I forgot about this one until a friend came over last night to play some music.
I HATE artificial anything in music! Autotune, artificial reverb, and digital pianos. Whenever I hear these things, I think of the
uncanny valley. Not artificial enough to be accepted as artificial (example: electronic music), and not real enough to sound like a live performance. It is somewhere in between, and I find the fakeness to be grating.
How to hear autotune: a real singer is unable to hold pitch steady, and sometimes unable to reach the correct pitch immediately, especially high notes. A good singer is able to do both more accurately. But an autotuned singer immediately hits the correct pitch and stays there with no variation in pitch. It is the unnatural perfection of autotune that makes singers sound like singing robots.
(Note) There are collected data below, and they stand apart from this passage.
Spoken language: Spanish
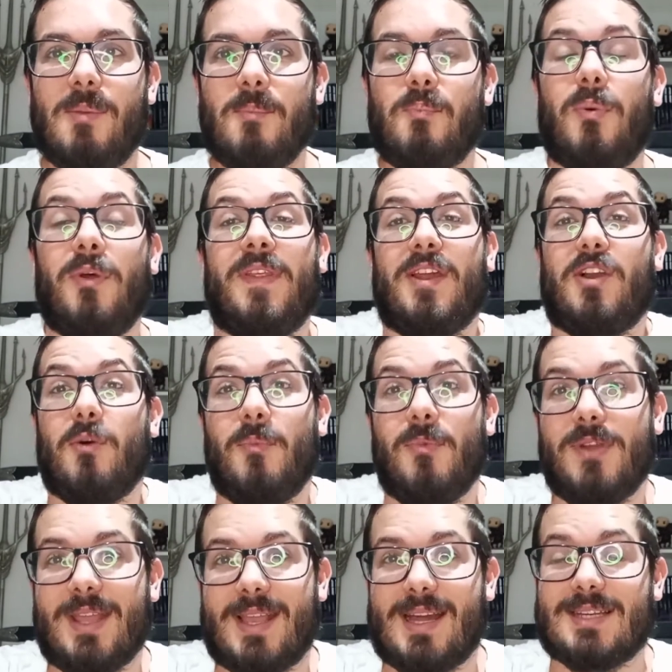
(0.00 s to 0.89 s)
poder
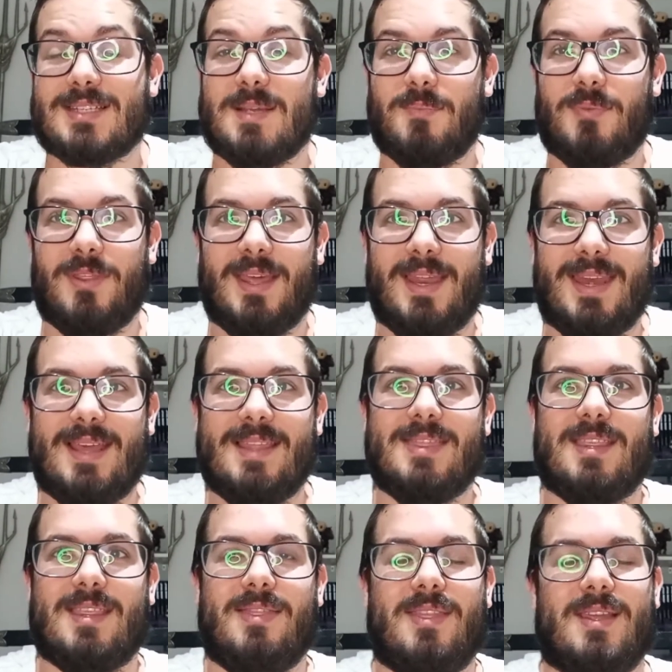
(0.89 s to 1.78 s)
comunicarse y poder
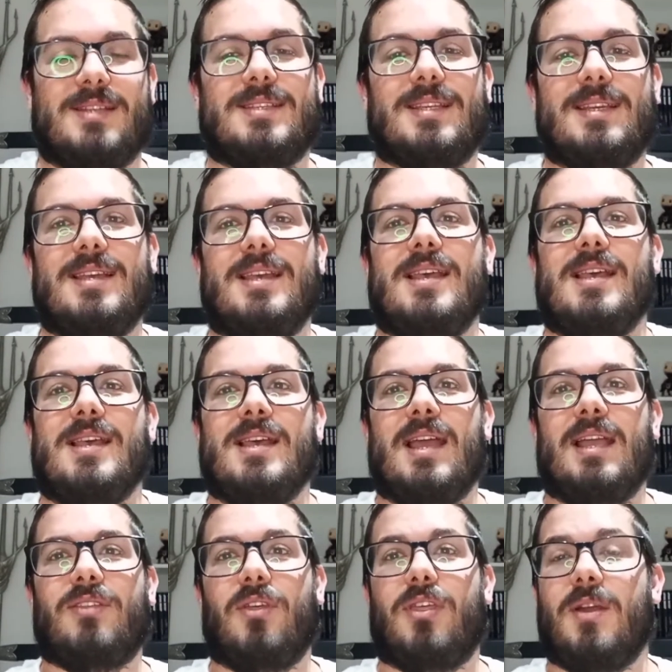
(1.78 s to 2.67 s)
entenderse.
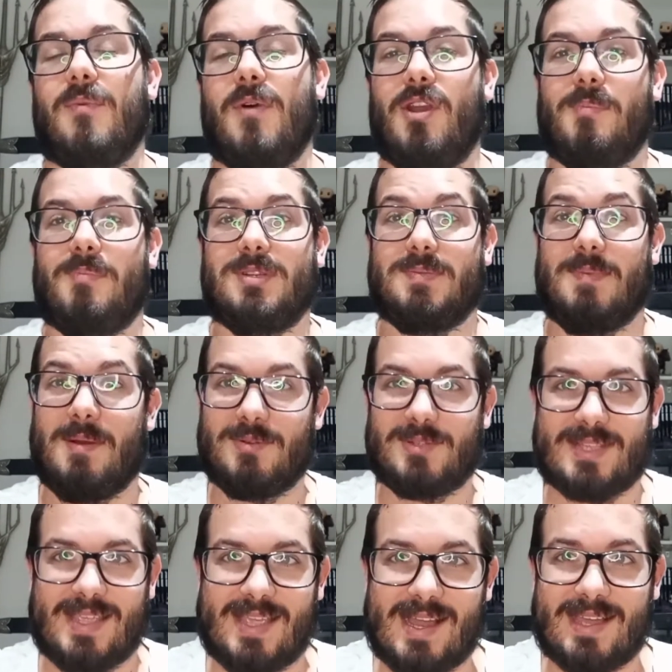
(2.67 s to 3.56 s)
Entonces, bueno, pues vemos
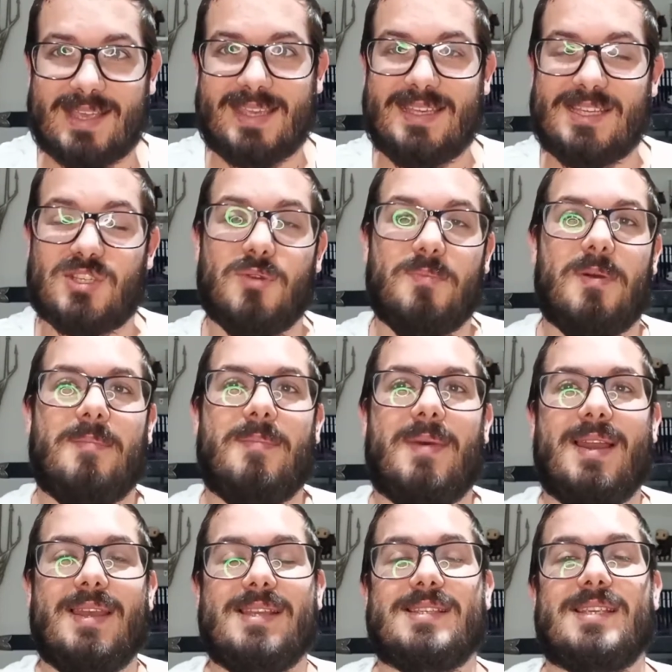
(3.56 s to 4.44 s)
que llega aquí
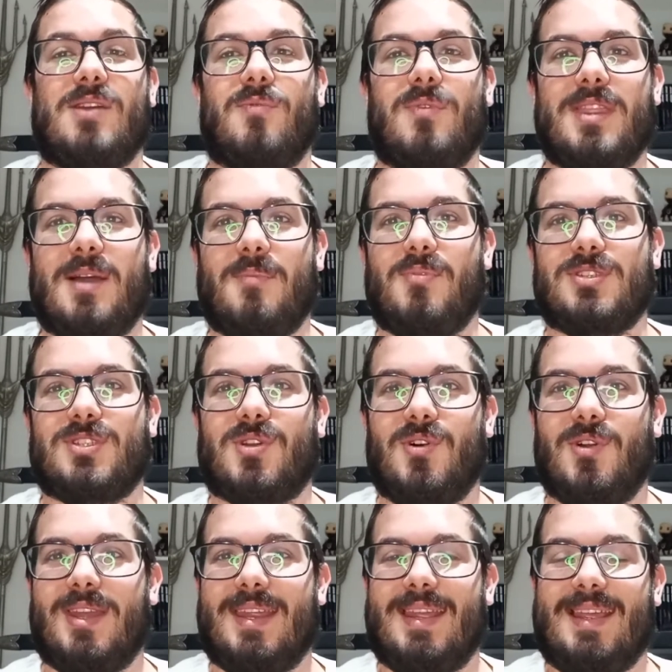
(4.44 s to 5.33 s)
Superman y se cuenta, pues
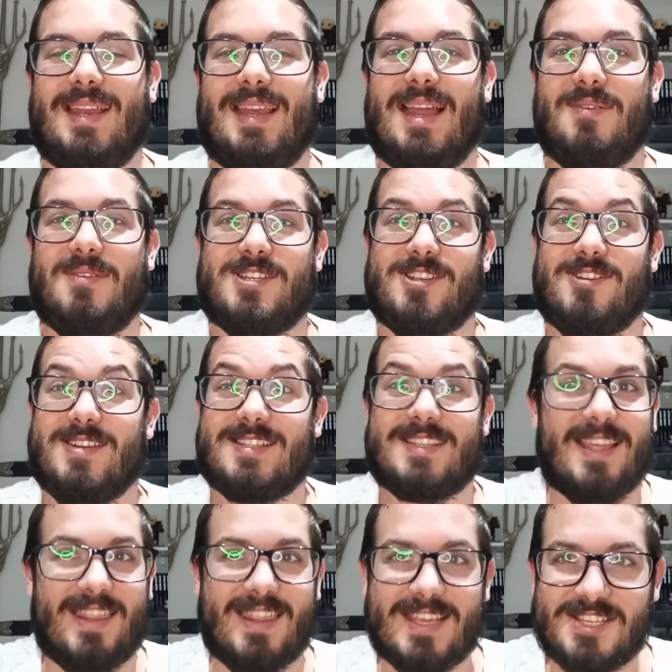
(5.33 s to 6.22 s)
con eh, la versión
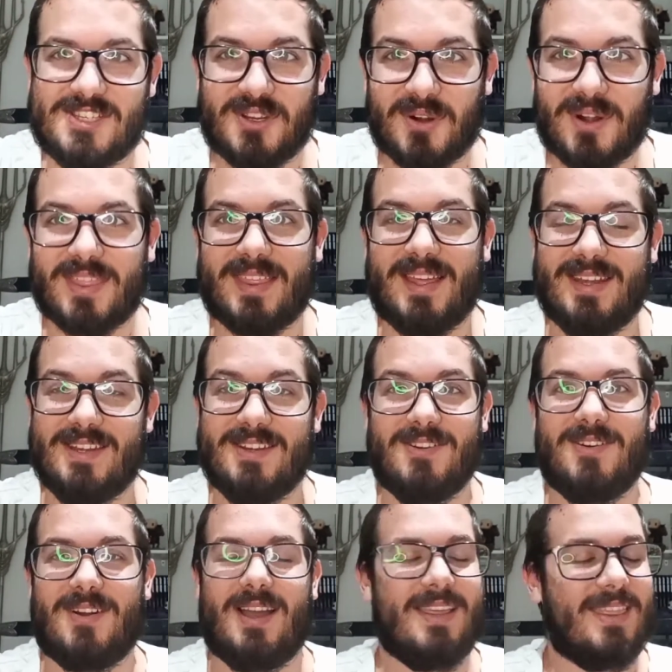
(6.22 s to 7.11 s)
esta de Jordan,
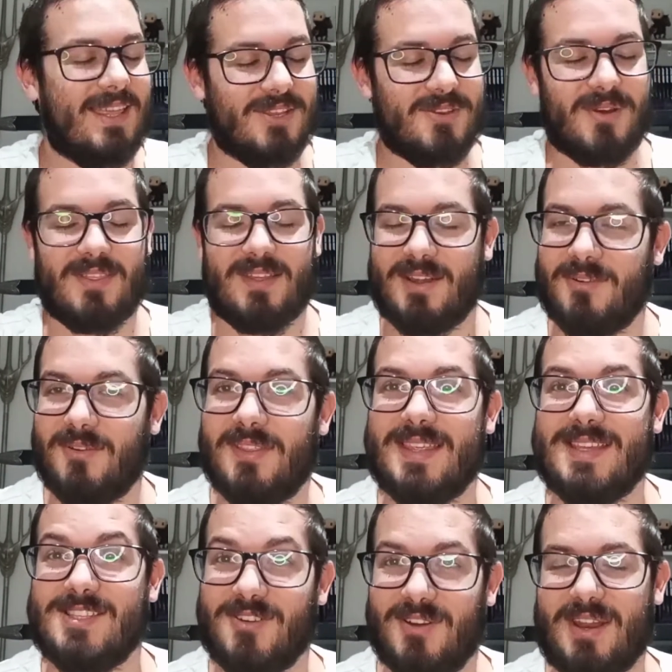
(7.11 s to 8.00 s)
¿no? Ahí de Jordan, o
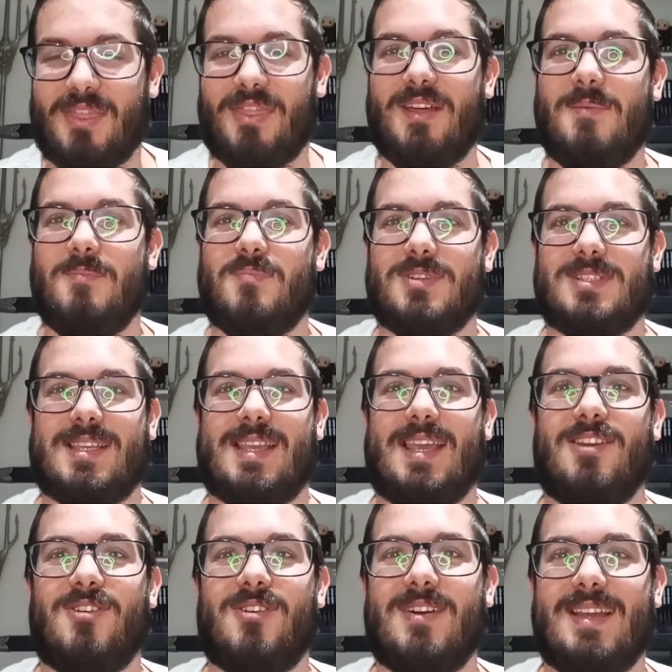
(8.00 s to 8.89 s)
De Jonathan, pues que
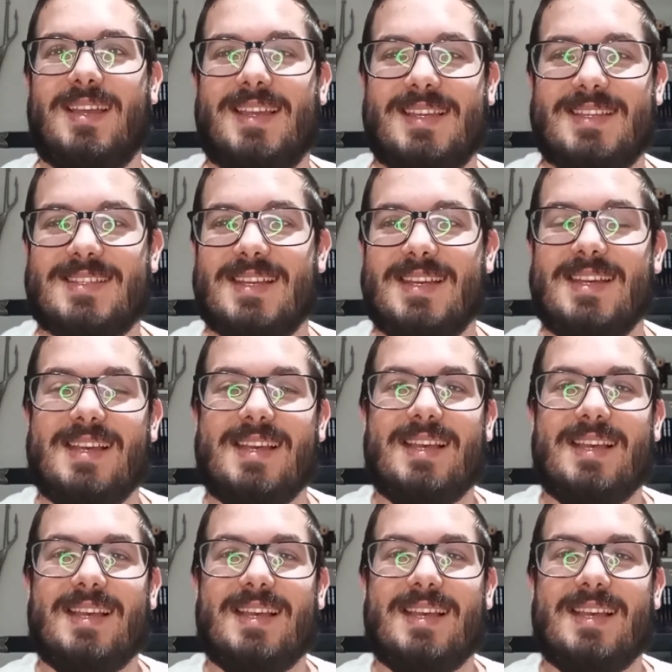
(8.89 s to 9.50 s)
no es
Real reverb seems to add space to the recording. But artificial reverb does not - it still sounds like a small acoustic space, but the singer's voice is smeared out in time. Use too much of this, and it adds to the "singing robot" impression.
Digital pianos: these go "plink plonk" and there is a sameness to every note. There is a richness to a real piano, probably because each frequency does not have the same resonance, and some notes might vibrate other strings in resonance.
All the fakeness makes most pop music unlistenable to me. They sound like robotic performing monkeys. I attribute their success to most people not listening on proper systems, because if they did, they would realise how fake it sounds. And they might not mind the fakeness, because they are surrounded by it.